For this exercise, reproduce only the lines from the one holding "[0:00.80-0:01.60]" through the final line of the data below, exactly, and omit pictures.

## DATA SECTION:
__________________________________________________
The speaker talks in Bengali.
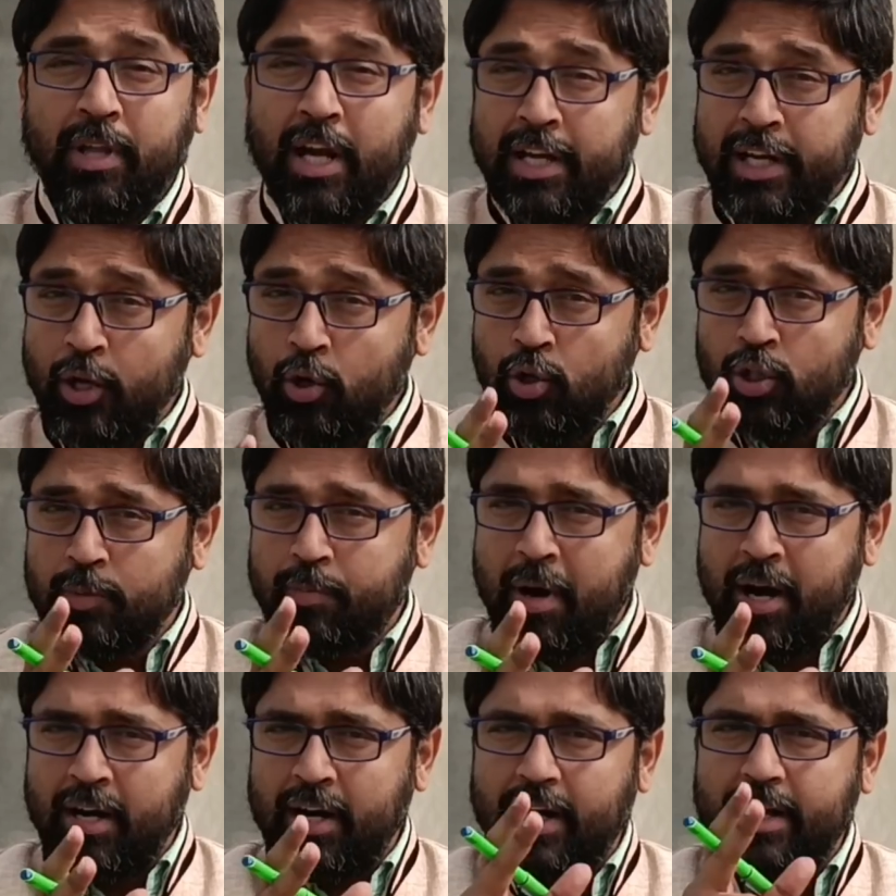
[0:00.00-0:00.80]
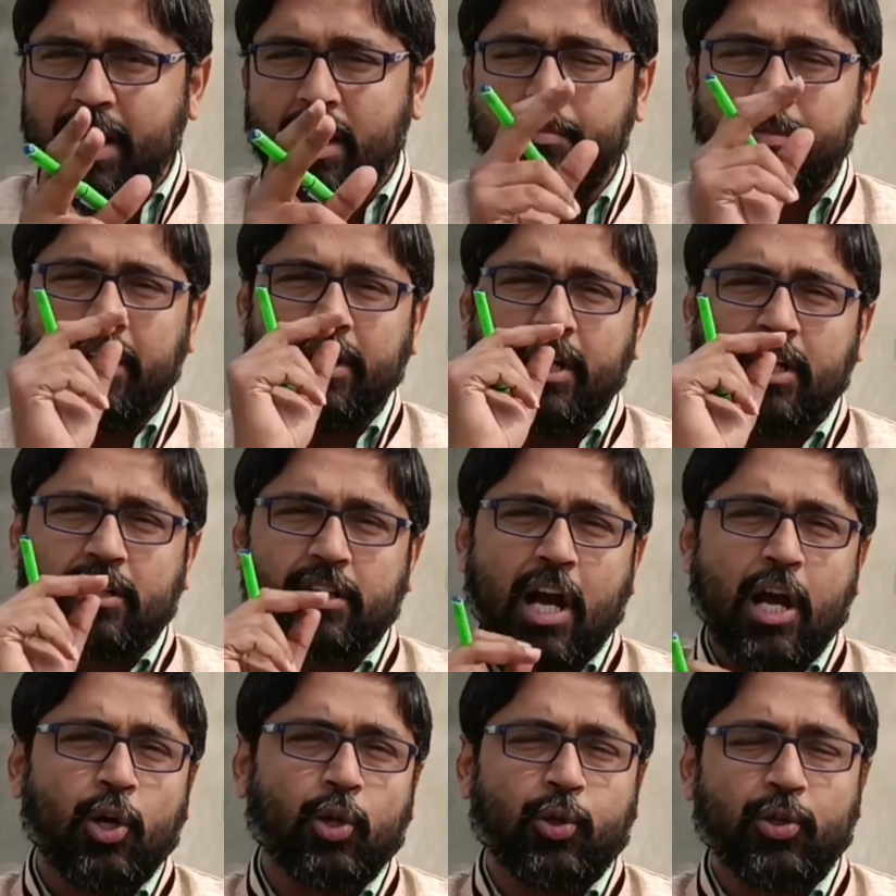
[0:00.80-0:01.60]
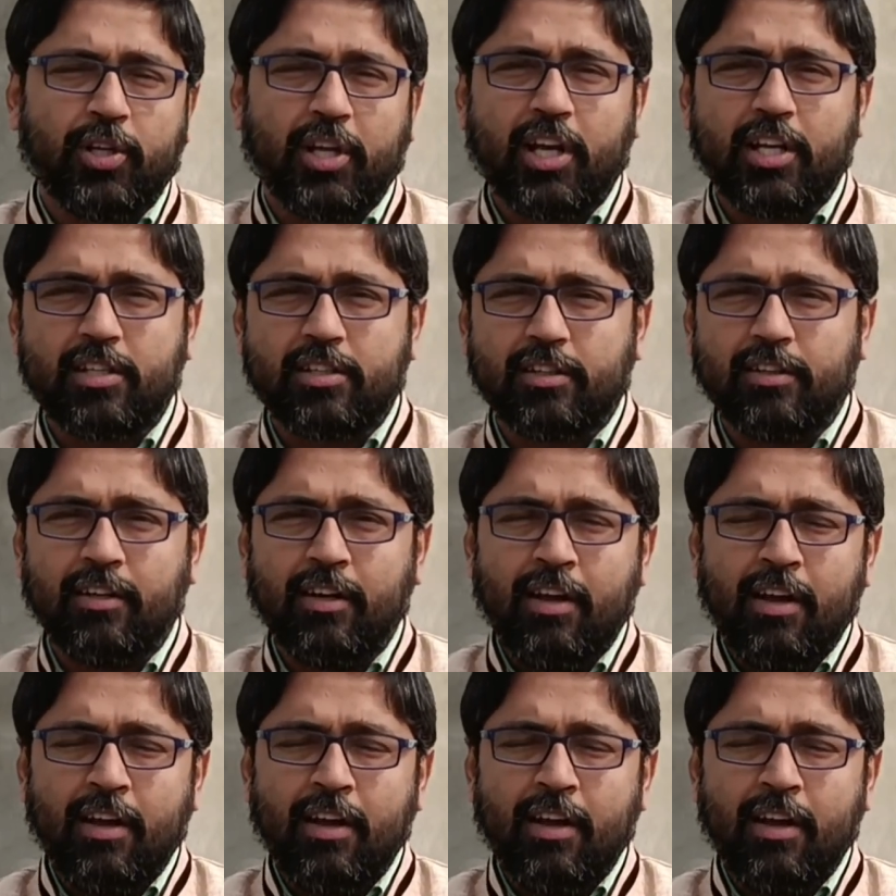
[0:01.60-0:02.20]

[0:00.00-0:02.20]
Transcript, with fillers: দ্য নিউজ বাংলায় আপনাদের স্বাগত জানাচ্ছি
__________________________________________________
## RESPONSE BOX:
[0:00.80-0:01.60]
[0:01.60-0:02.20]

[0:00.00-0:02.20]
Transcript, with fillers: দ্য নিউজ বাংলায় আপনাদের স্বাগত জানাচ্ছি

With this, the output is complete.